Impact of keto leucine and isoleucine on CHO cell central carbon metabolism and performance in fed-batch and steady-state perfusion

Philipp Reifenberg^1,2Daniel Benjamin³Maxime Le Mignon¹Aline Zimmer^1*

• ¹Merck Life Science Germany GmbH, Darmstadt, Germany
• ²Technische Universitat Darmstadt Fachbereich Chemie, Darmstadt, Germany
• ³Metalytics Inc., Cary, NC, United States

The keto acids of isoleucine and leucine are bioavailable precursors of their branched-chain amino acids in Chinese hamster ovary (CHO) cells, which are used to produce biotherapeutics at industrial scale. In this study, the branched-chain keto acids' potential to improve the product yield was evaluated in fed-batch and simulated, steady-state perfusion. In fed-batch, equimolar replacement of isoleucine and/or leucine by their keto acids moderately increased (+6%) or maintained the cell-specific productivity qP, but the positive impact was counteracted by a reduction of cell growth up to -11%. Higher concentrations of keto acids substantially reduced cell growth (-42%) and qP (-25%). 13C-Metabolic Flux Analysis during the growth phase of the fed-batch revealed, that this detrimental effect may be associated with impaired glycolysis and TCA cycle activity as well as altered fluxes in anaplerotic reactions, ultimately leading to decreased ATP (-20%) and NADPH (-29%) generation.

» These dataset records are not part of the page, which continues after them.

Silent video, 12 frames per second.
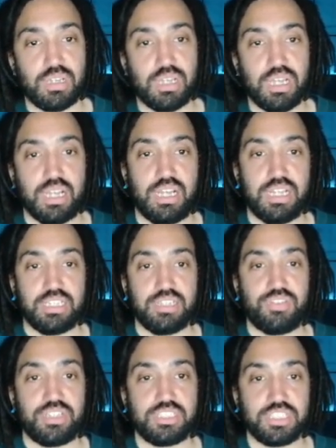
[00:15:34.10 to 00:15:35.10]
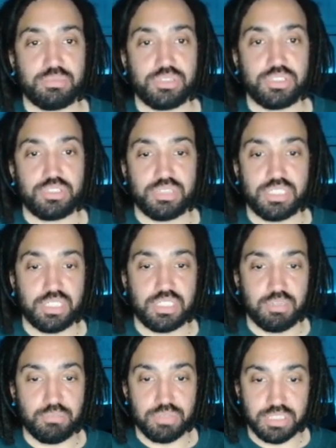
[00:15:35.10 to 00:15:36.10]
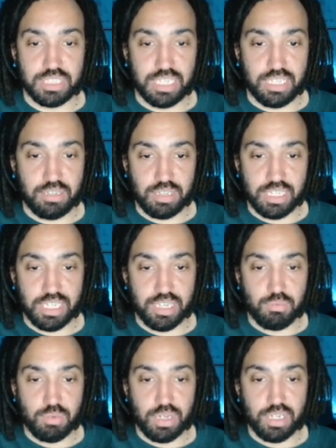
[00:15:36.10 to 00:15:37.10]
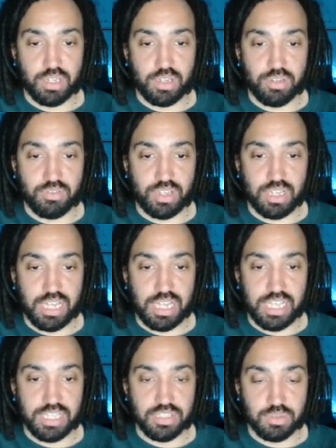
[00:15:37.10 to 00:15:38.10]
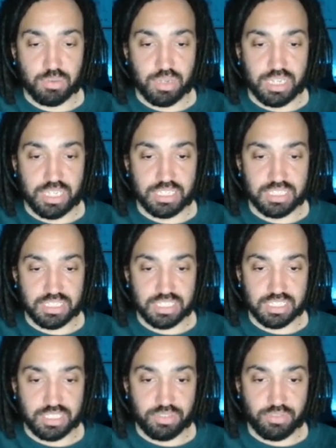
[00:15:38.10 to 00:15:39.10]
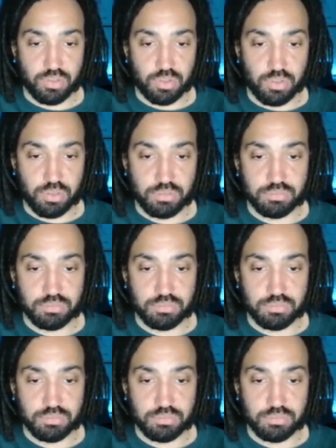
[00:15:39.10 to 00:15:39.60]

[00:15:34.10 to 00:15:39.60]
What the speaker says: And if I substitute in the numbers now, I get 1 over 8 squared is 64,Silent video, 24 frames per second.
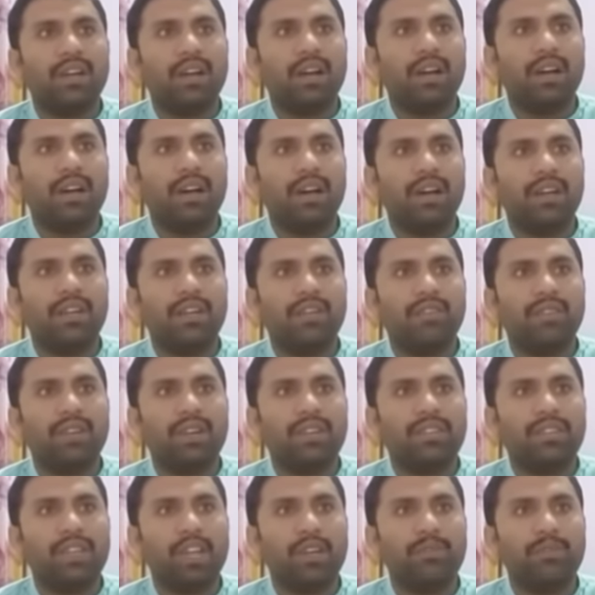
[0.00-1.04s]
Ahana
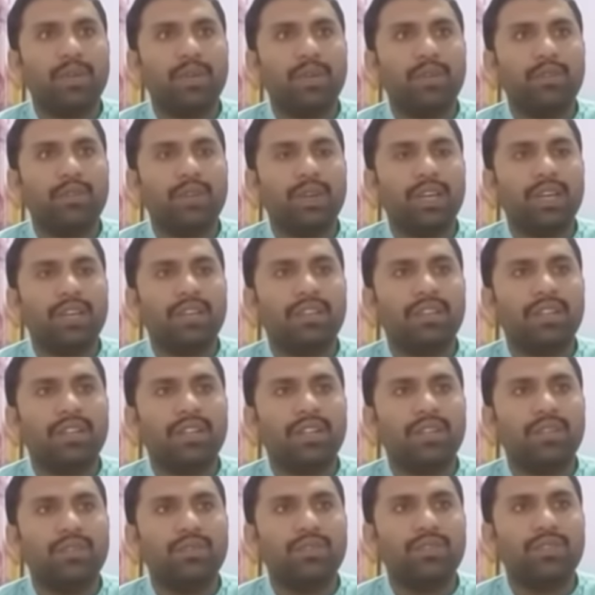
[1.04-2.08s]
was happy to hear the
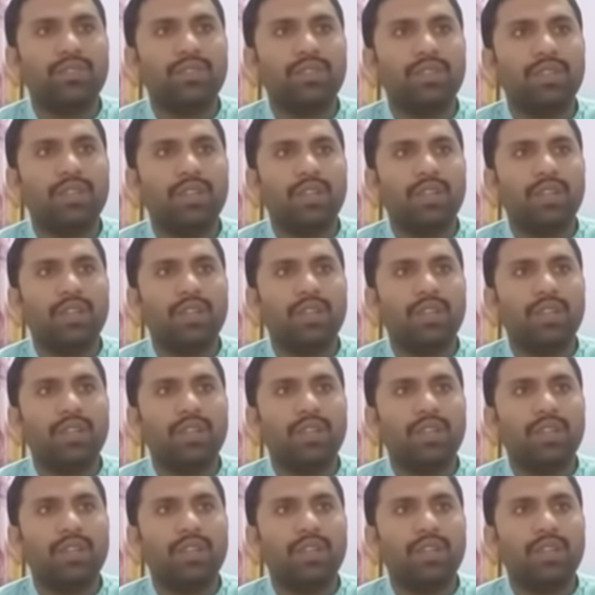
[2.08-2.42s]
news,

In steady-state perfusion, the keto acid supplementation improved the IgG yield up to 100% through (I) reduced bleed rates as a result of lower cell growth and (II) enhanced qP. Untargeted metabolite profiling demonstrated altered levels of various compounds, suggesting pathways, that may be associated with the observed improvements. Overall, the findings of this study highlight the potential of novel media components, such as keto isoleucine and keto leucine, to improve yields and efficiency in biopharmaceutical production, thereby contributing to increased sustainability and lower manufacturing costs.